Input for this task section start

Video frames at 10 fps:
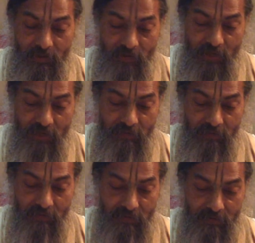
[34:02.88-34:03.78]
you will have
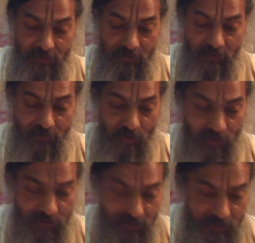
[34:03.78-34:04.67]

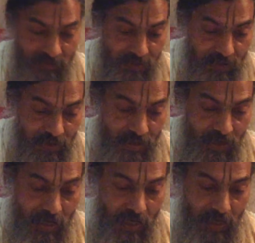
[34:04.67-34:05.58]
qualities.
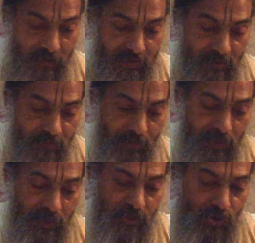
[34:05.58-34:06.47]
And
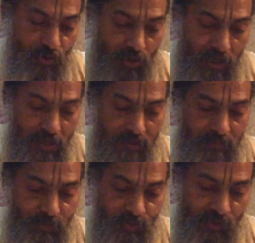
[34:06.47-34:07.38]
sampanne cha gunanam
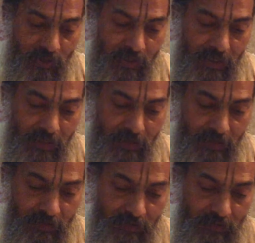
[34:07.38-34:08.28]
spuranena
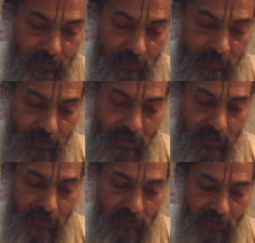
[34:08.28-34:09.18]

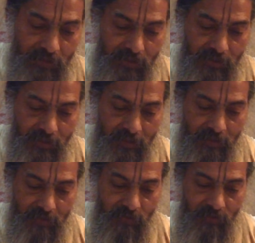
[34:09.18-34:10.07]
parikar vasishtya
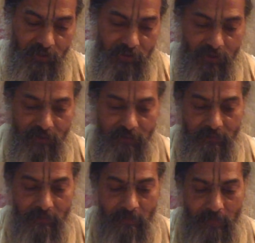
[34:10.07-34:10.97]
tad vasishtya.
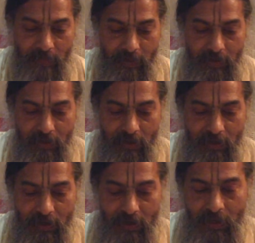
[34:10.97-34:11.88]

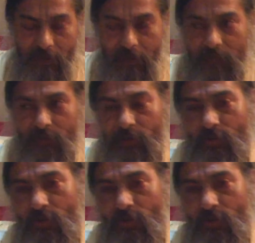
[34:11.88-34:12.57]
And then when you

Input for this task section end

# Description of the task:
Every record should be duplicated exactly, though any picture in it must be left out.

# Answer for the task:
Video frames at 10 fps:
[34:02.88-34:03.78]
you will have
[34:03.78-34:04.67]

[34:04.67-34:05.58]
qualities.
[34:05.58-34:06.47]
And
[34:06.47-34:07.38]
sampanne cha gunanam
[34:07.38-34:08.28]
spuranena
[34:08.28-34:09.18]

[34:09.18-34:10.07]
parikar vasishtya
[34:10.07-34:10.97]
tad vasishtya.
[34:10.97-34:11.88]

[34:11.88-34:12.57]
And then when you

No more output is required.